- **What is needed**:
Give back only the lines in the records below from the one with "[00:00:01.36]" to the one with "[00:00:02.36]", both inclusive, word for word.

___ Materials provided

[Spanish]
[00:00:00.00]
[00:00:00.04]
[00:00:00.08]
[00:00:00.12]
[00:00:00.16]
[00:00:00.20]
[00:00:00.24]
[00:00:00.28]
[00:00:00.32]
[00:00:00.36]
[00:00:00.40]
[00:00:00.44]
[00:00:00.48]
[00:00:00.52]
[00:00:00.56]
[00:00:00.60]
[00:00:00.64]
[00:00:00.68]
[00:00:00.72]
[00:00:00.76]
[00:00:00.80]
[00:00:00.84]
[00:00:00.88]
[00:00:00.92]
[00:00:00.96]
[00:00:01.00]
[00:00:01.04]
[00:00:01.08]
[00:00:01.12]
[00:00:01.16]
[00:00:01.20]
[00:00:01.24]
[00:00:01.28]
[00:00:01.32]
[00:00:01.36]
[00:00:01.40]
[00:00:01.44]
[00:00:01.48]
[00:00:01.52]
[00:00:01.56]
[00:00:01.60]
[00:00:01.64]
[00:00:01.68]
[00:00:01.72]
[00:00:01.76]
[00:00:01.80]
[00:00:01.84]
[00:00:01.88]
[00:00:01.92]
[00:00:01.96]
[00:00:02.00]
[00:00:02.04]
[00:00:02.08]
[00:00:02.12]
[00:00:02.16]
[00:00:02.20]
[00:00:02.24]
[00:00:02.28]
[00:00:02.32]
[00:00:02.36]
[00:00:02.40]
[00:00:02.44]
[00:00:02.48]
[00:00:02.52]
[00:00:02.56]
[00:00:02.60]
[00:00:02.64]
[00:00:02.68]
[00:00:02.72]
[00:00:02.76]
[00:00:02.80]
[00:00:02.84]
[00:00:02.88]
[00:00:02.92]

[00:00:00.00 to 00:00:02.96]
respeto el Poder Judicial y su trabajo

______
___ Materials provided

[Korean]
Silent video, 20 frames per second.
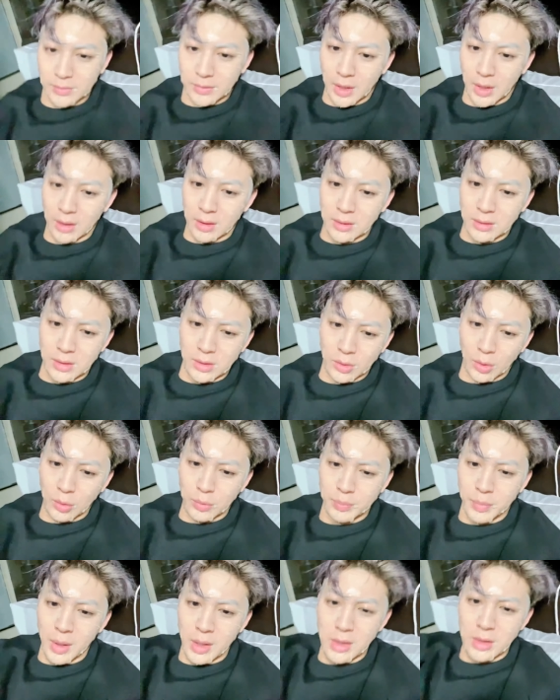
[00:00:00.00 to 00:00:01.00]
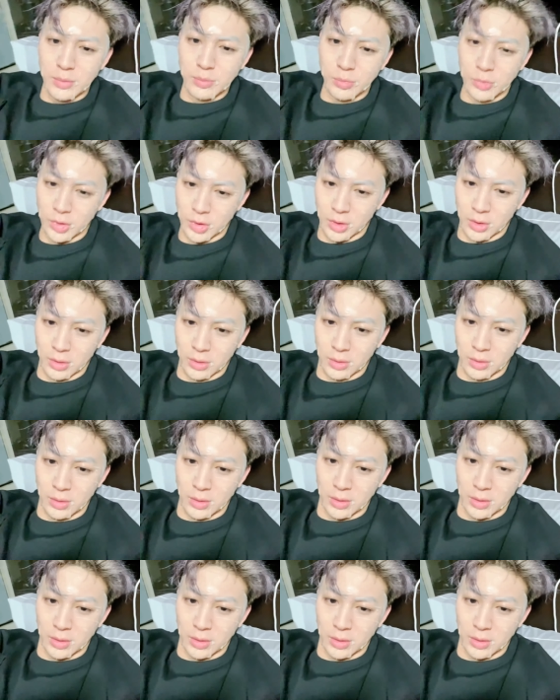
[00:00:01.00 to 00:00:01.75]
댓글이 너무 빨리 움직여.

______
___ Materials provided

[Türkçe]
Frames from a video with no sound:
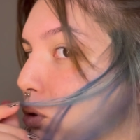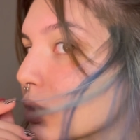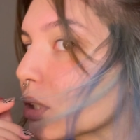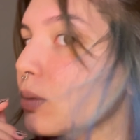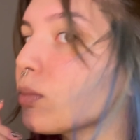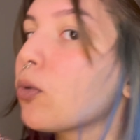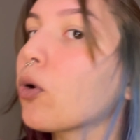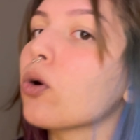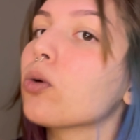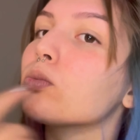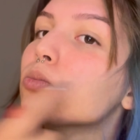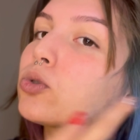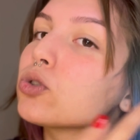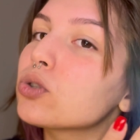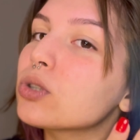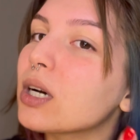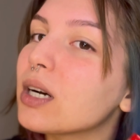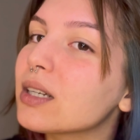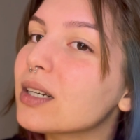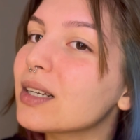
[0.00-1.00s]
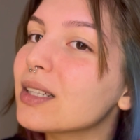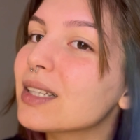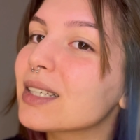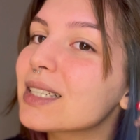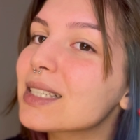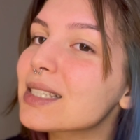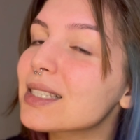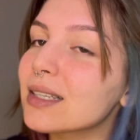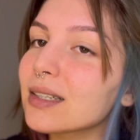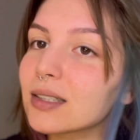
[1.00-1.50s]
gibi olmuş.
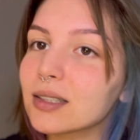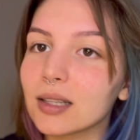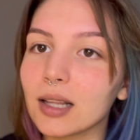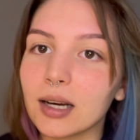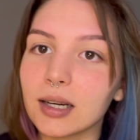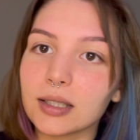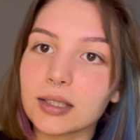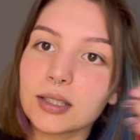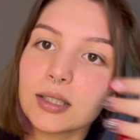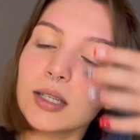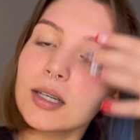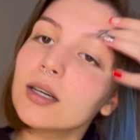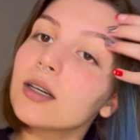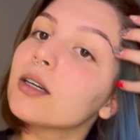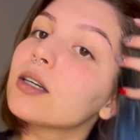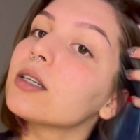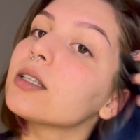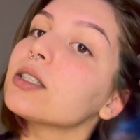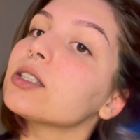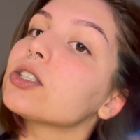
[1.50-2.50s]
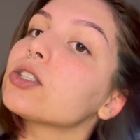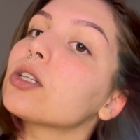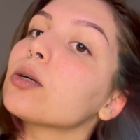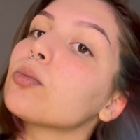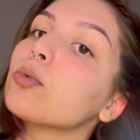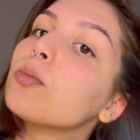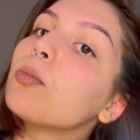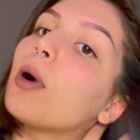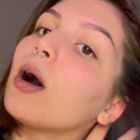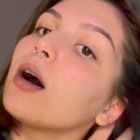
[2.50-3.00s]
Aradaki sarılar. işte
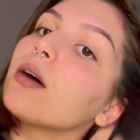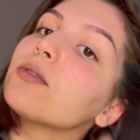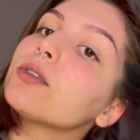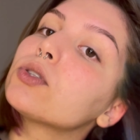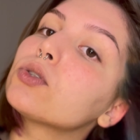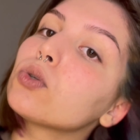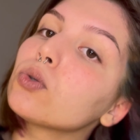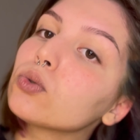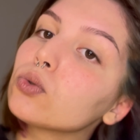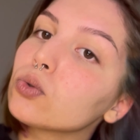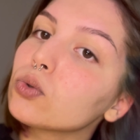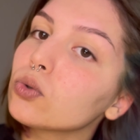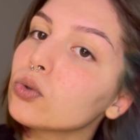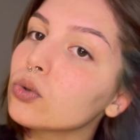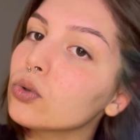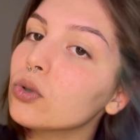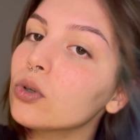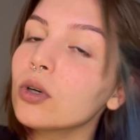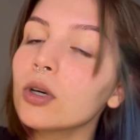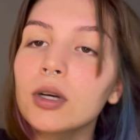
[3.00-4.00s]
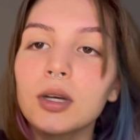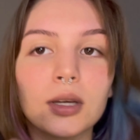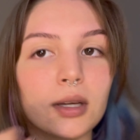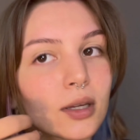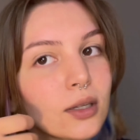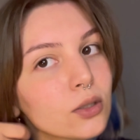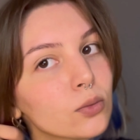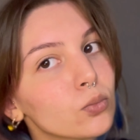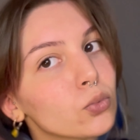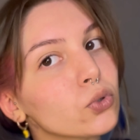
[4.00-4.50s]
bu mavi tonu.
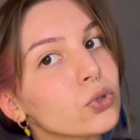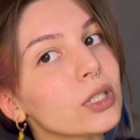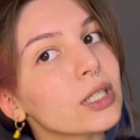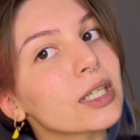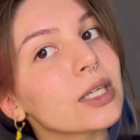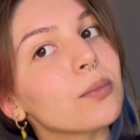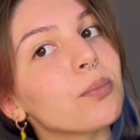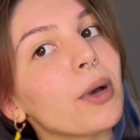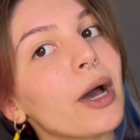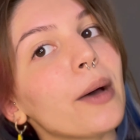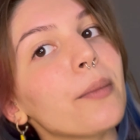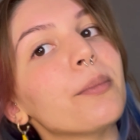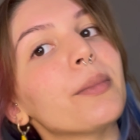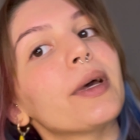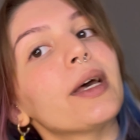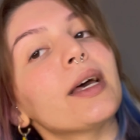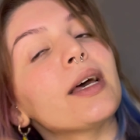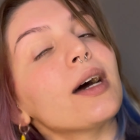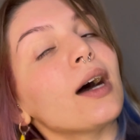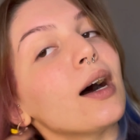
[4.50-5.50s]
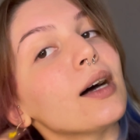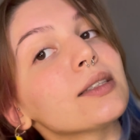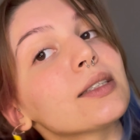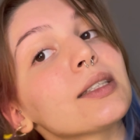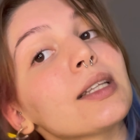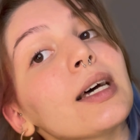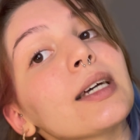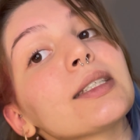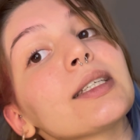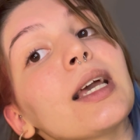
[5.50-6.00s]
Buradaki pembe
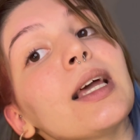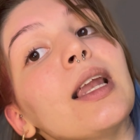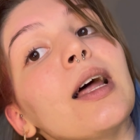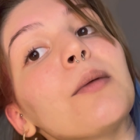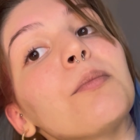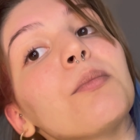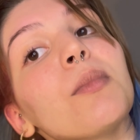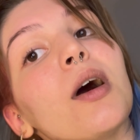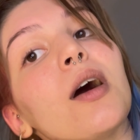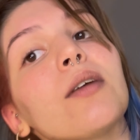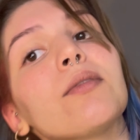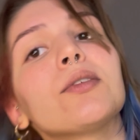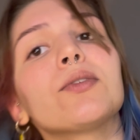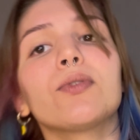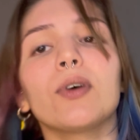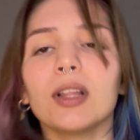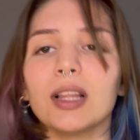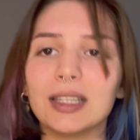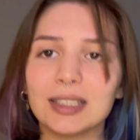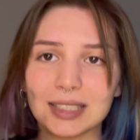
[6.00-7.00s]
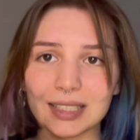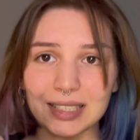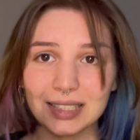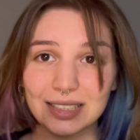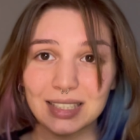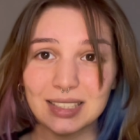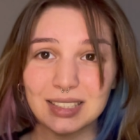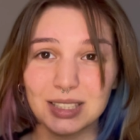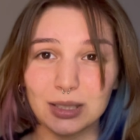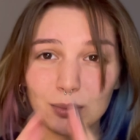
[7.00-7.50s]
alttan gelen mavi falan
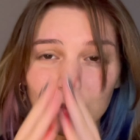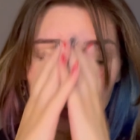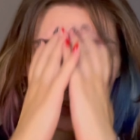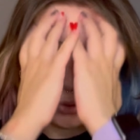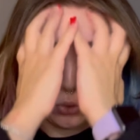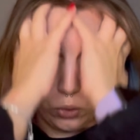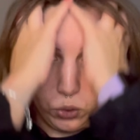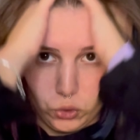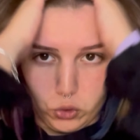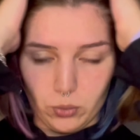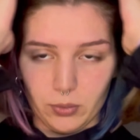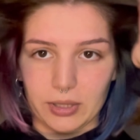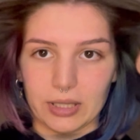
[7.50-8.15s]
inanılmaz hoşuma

______

- **Answer below**:
[00:00:01.36]
[00:00:01.40]
[00:00:01.44]
[00:00:01.48]
[00:00:01.52]
[00:00:01.56]
[00:00:01.60]
[00:00:01.64]
[00:00:01.68]
[00:00:01.72]
[00:00:01.76]
[00:00:01.80]
[00:00:01.84]
[00:00:01.88]
[00:00:01.92]
[00:00:01.96]
[00:00:02.00]
[00:00:02.04]
[00:00:02.08]
[00:00:02.12]
[00:00:02.16]
[00:00:02.20]
[00:00:02.24]
[00:00:02.28]
[00:00:02.32]
[00:00:02.36]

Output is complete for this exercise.